The Tyranny of Digital Inclusion

Writing about web page https://dig.oii.ox.ac.uk/2017/12/31/the-tyranny-of-digital-inclusion/

This post is a reproduction of an earlier blog produced for the Digital Inequality Group at the Oxford Internet Institute, 31 December 2017.


In a previous blog post, I argued that mobile phone use can have negative consequences for people’s behaviour. If we assume for the sake of the argument that people would be better off if everyone used digital technology (e.g. by gaining better access to government services or markets), then the intuitive conclusion would be to provide more widespread access and more opportunities to use information and communication technology, for example mobile phones or the Internet.

But what if the very process of digital inclusion – that is, the expansion of technology access and use – has negative effects on people’s lives? Imagine the following scenario: You live in a place where people just started using mobile phones. As people use these phones increasingly to communicate with each other and solve daily tasks like business, banking, or medical care, society will gradually come to expectpeople to use mobile phones – they will become “taken for granted” (Ling, 2012).

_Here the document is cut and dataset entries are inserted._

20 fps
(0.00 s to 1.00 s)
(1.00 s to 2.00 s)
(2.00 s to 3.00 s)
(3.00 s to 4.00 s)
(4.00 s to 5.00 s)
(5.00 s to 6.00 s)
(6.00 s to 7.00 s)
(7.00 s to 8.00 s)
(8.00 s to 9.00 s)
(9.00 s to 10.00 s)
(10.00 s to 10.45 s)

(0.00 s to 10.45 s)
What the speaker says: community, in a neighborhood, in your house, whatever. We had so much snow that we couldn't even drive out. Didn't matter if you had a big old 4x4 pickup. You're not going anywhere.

With regard to health in low- and middle-income countries (my subject area), a wide range of health-related uses will emerge in the process of mobile phone diffusion, for example making appointments with hospitals doctors or calling a private doctor to your home. Over time, health systems will adapt to this mobile phone use, making it necessaryto make appointments with doctors in order to receive treatment. Elsewhere, doctors might only be “on call,” or they may be out of station because they cater to patients who called them to their homes. Such a process of adaptation will be problematic for people who cannot use mobile phones (e.g. because they cannot afford mobile phones, they have nobody to explain how to use them, or bad eyesight and hearing prevent them from using the devices), making it harder for them to get treatment and consultation from doctors whose services become biased towards phone users.

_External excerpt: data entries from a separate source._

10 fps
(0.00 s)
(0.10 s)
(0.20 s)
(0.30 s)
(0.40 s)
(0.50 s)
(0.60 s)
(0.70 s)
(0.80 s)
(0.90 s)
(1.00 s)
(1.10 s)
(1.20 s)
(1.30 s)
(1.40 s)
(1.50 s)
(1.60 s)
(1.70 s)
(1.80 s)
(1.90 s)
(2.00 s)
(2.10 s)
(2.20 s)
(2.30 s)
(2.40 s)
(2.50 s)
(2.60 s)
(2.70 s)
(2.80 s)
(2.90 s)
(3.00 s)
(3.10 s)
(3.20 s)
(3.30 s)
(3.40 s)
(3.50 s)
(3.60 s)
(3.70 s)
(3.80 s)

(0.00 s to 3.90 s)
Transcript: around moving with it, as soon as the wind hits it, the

Health-related mobile phone use becomes more common. Photo credit: Nutcha Charoenboon.


This is a hypothesis which I test in a recent article. Using data from more than 12,000 households in rural India between 2005 and 2012, I studied whether the rapid spread of mobile phones (from 3% in 2005 to 75% in 2012) undermines the healthcare access for digitally excluded households. My findings suggest that the fast pace of mobile phone diffusion makes it harder for poor people without phones to access essential health services. In other words, non-adopters are increasingly excluded from health services if everyone around them starts using mobile phones, leaving them worse offthan before. In contrast, poor phone users can maintain their healthcare access. The spread of mobile phones can therefore create new divisions between poor parts of the population, and make it necessary to adopt new technology in order to secure existing access to services. Where this is not possible, poor people will fall further behind.

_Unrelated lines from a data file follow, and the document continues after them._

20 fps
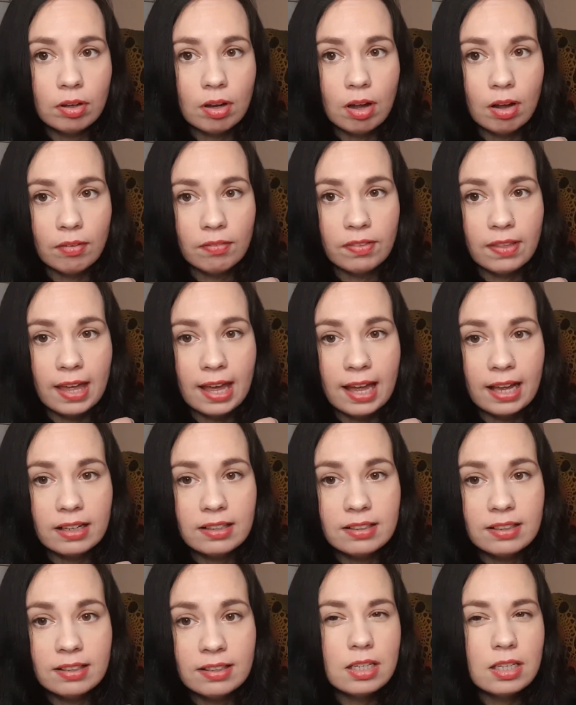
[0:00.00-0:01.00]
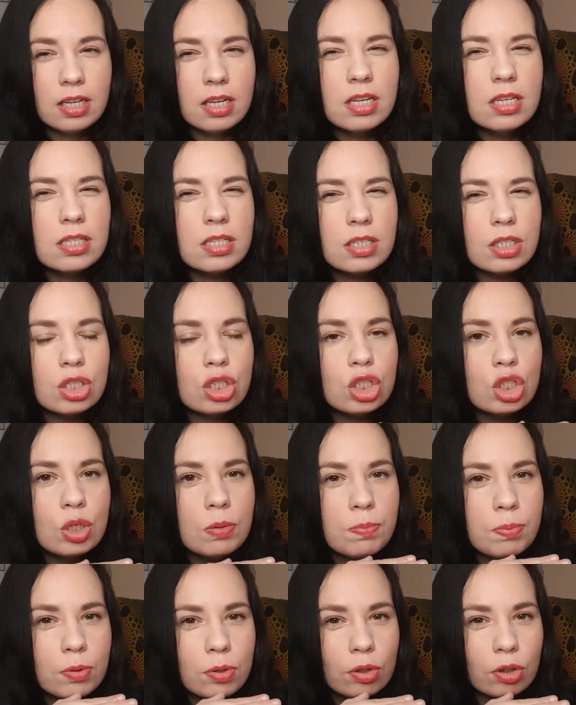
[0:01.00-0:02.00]
of that isn't
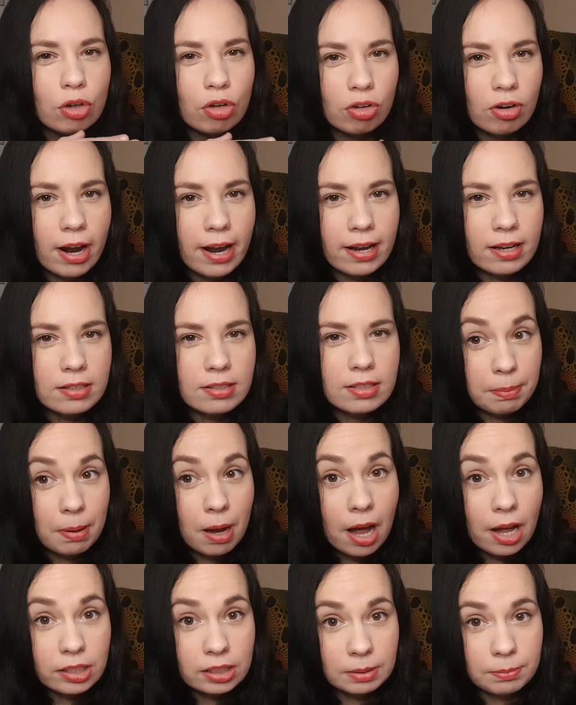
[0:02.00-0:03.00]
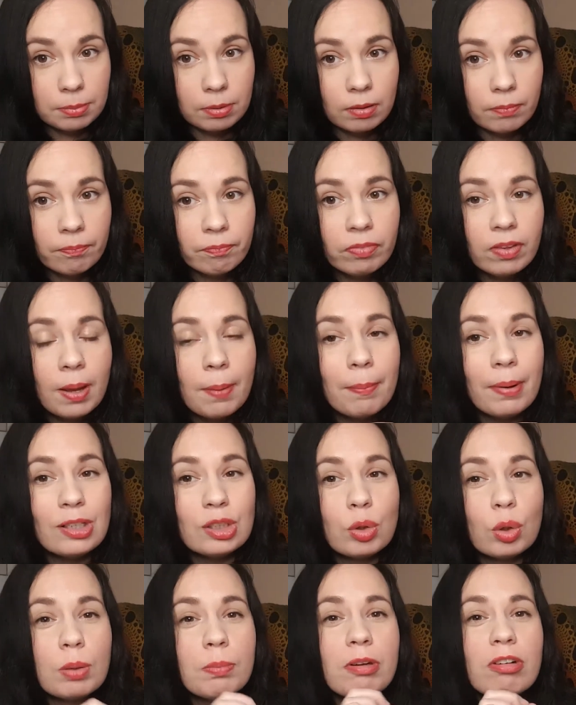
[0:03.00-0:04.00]
super great. It's possible, but
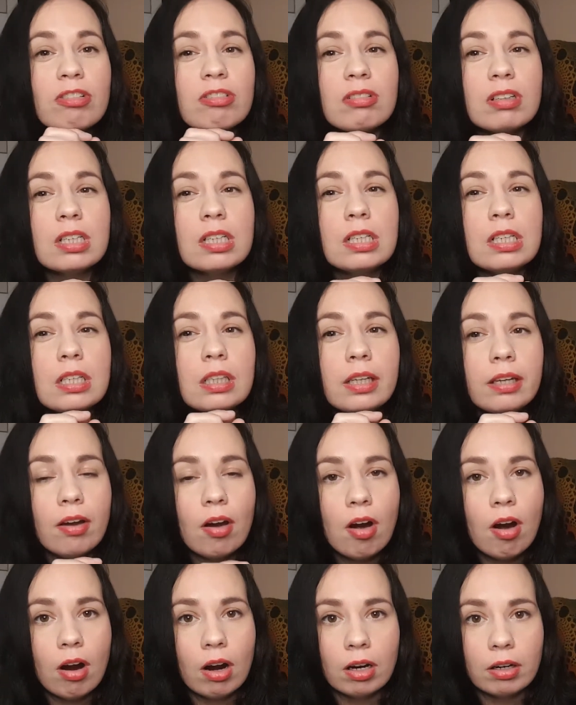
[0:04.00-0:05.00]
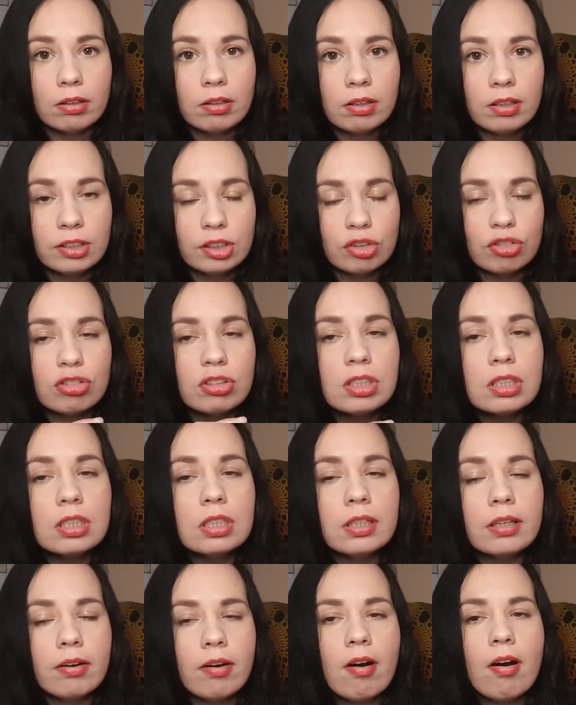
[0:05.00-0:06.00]
it's going to be really hard. It's
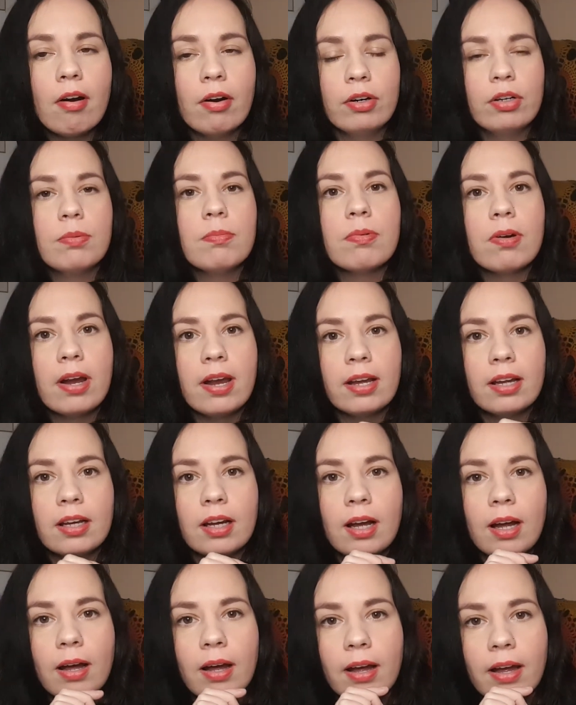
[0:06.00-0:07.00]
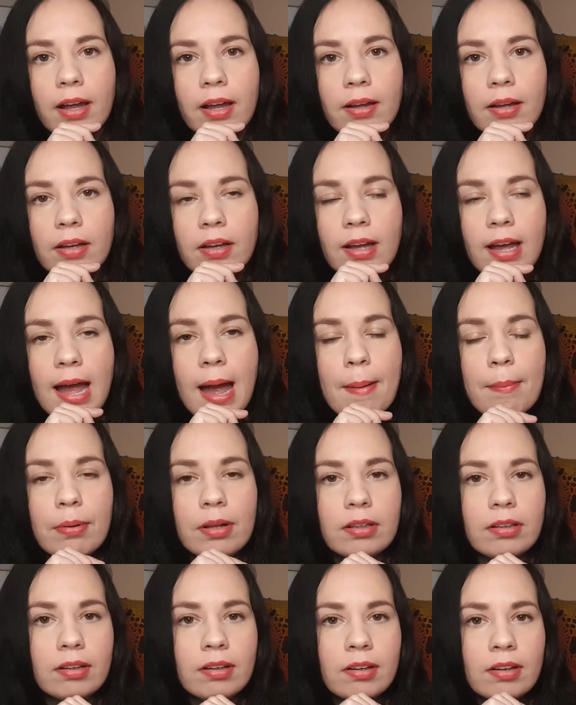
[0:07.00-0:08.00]
really hard to break a
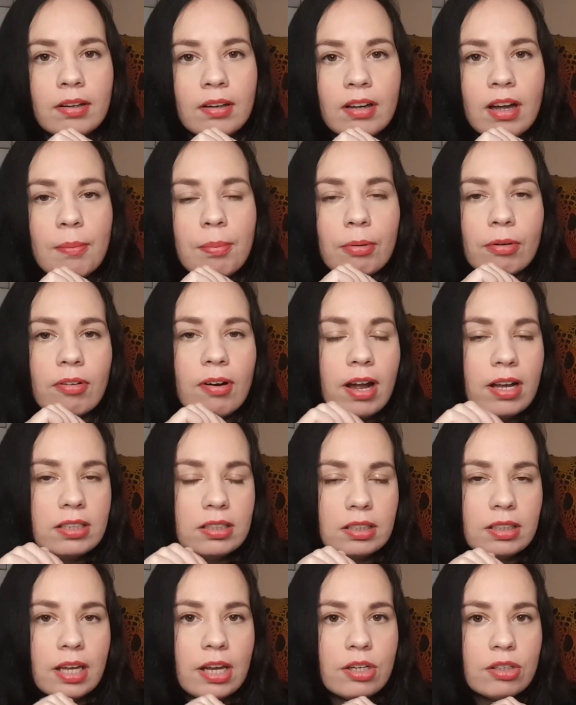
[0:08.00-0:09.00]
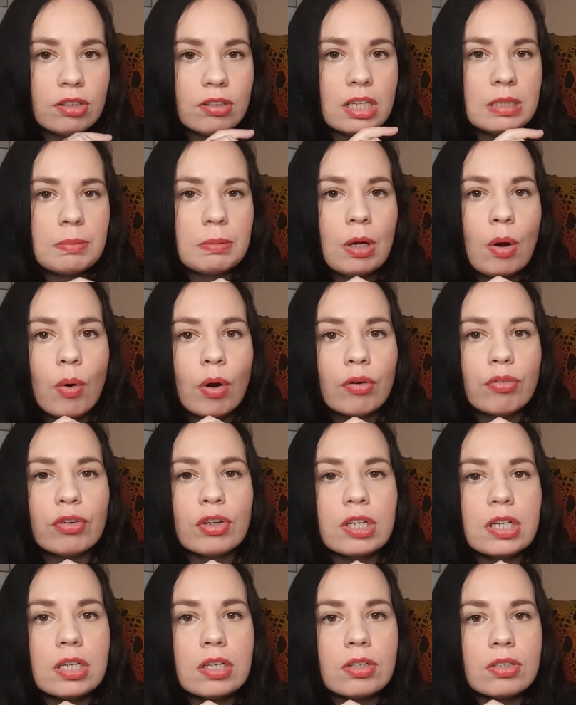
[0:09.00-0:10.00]
habit of procrastination that's been going for
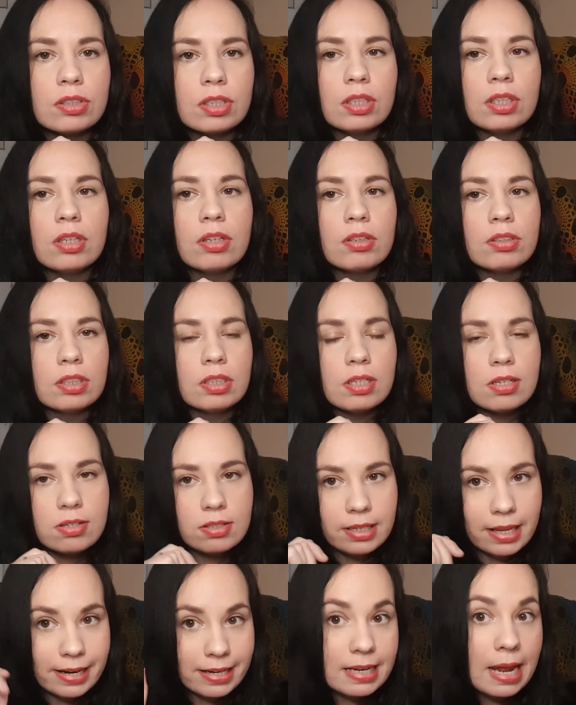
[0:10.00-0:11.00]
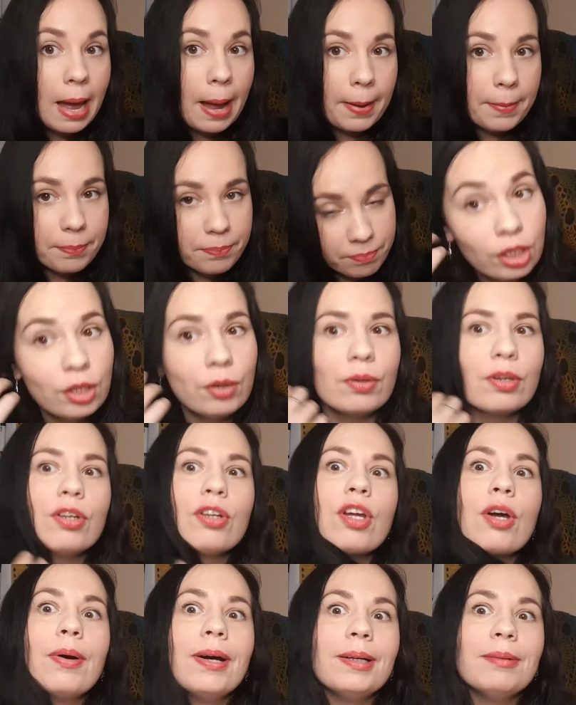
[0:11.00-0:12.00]
years and years and years at a time. You can
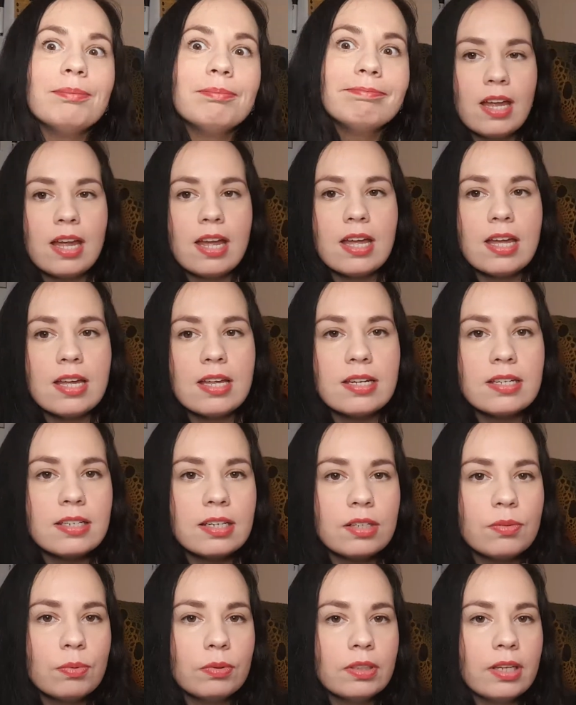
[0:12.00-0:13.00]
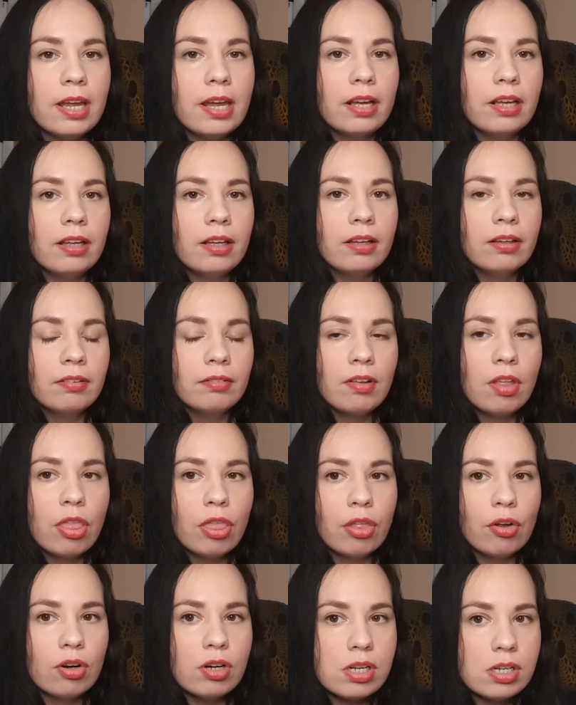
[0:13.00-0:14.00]
do it, and it will take
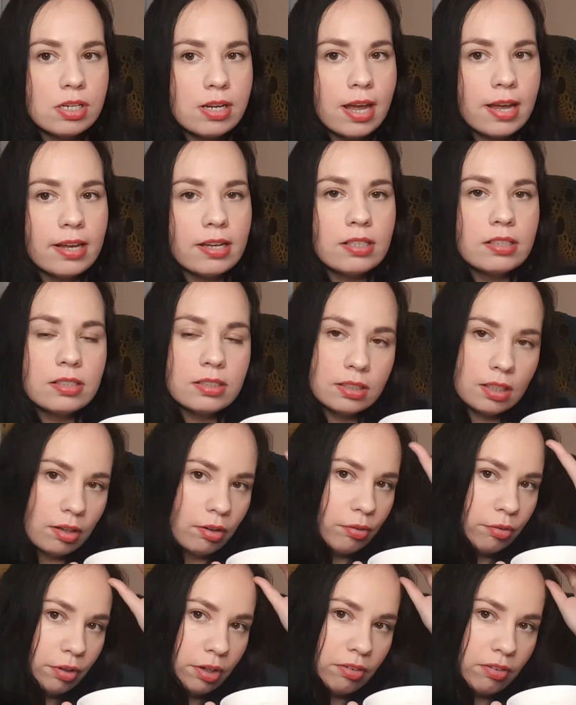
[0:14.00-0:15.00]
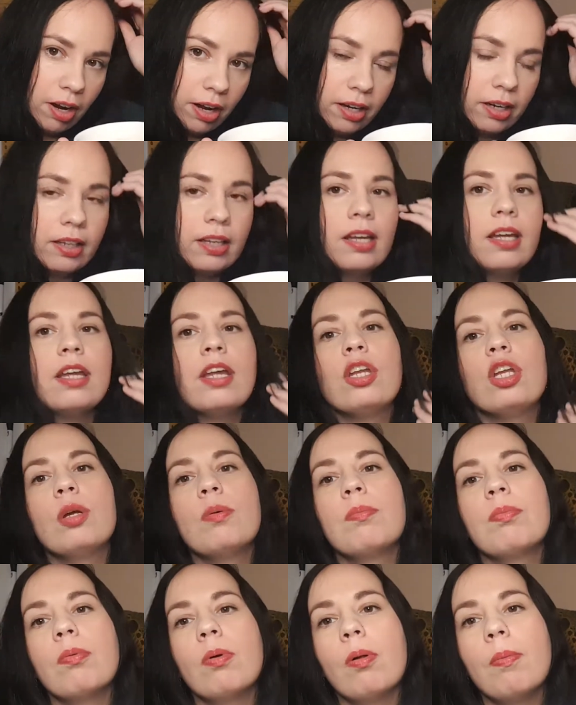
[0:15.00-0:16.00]
30 days of rewriting it, and
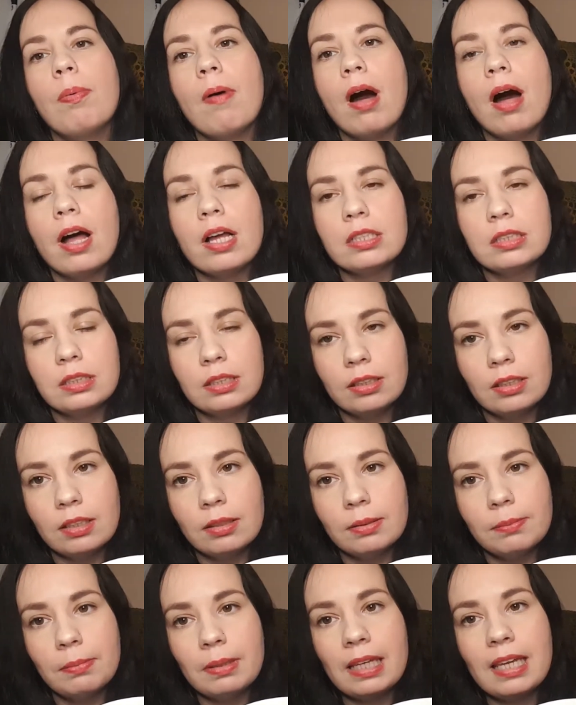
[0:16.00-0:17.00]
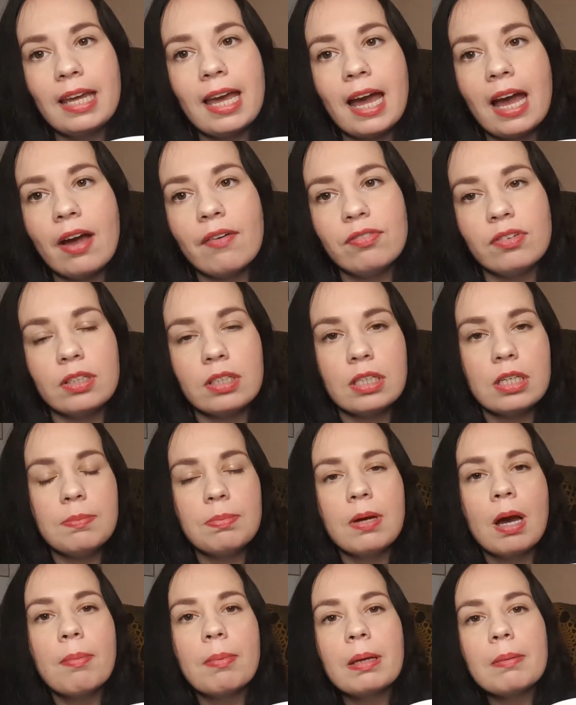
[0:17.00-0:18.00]
you will possibly have to
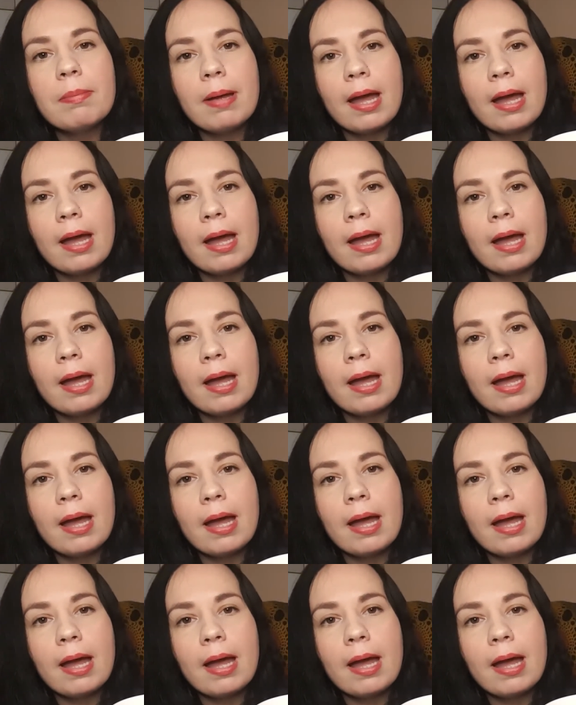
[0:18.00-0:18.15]
keep coming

My study uses only crude measures of healthcare access and mobile phone use, so this certainly is not the end of the story. But the findings add to a consistent picture of mobile phone use and healthcare access that has emerged over the past five years of research. While there is no reason to demonise mobile phones, we see again and again that their spread comes with problems as well as opportunities. We should therefore not conclude that now everyone really needs a mobile just to maintain their basic access to services – that would be tyranny.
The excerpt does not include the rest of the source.